What the task requires
Nothing but the lines from the one holding "(1.00 s to 2.00 s)" to the final line of the listing below, both included, should be repeated, and each must match exactly. Omit pictures.

Dataset content
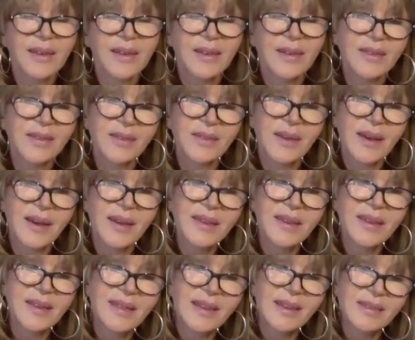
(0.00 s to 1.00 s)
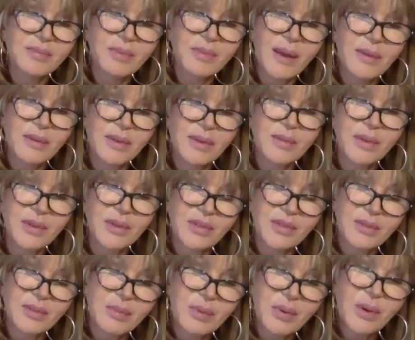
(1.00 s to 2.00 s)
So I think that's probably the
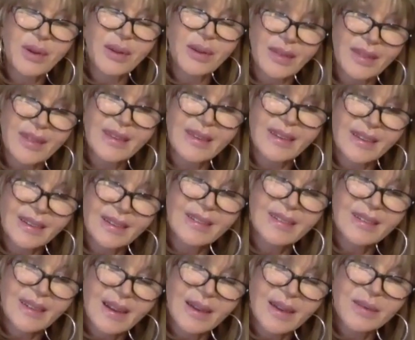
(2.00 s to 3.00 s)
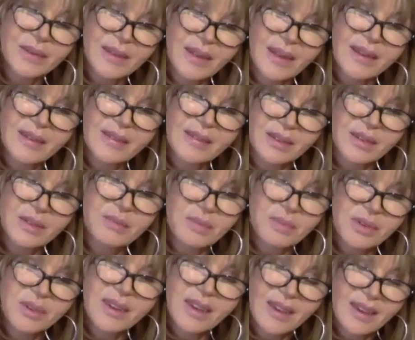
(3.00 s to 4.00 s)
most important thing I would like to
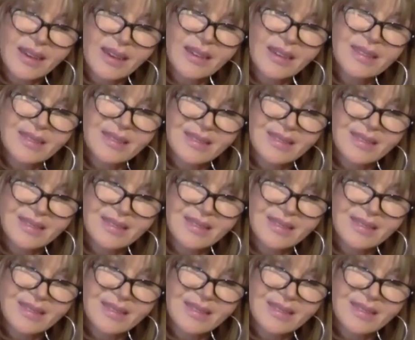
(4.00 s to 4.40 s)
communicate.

Written response
(1.00 s to 2.00 s)
So I think that's probably the
(2.00 s to 3.00 s)
(3.00 s to 4.00 s)
most important thing I would like to
(4.00 s to 4.40 s)
communicate.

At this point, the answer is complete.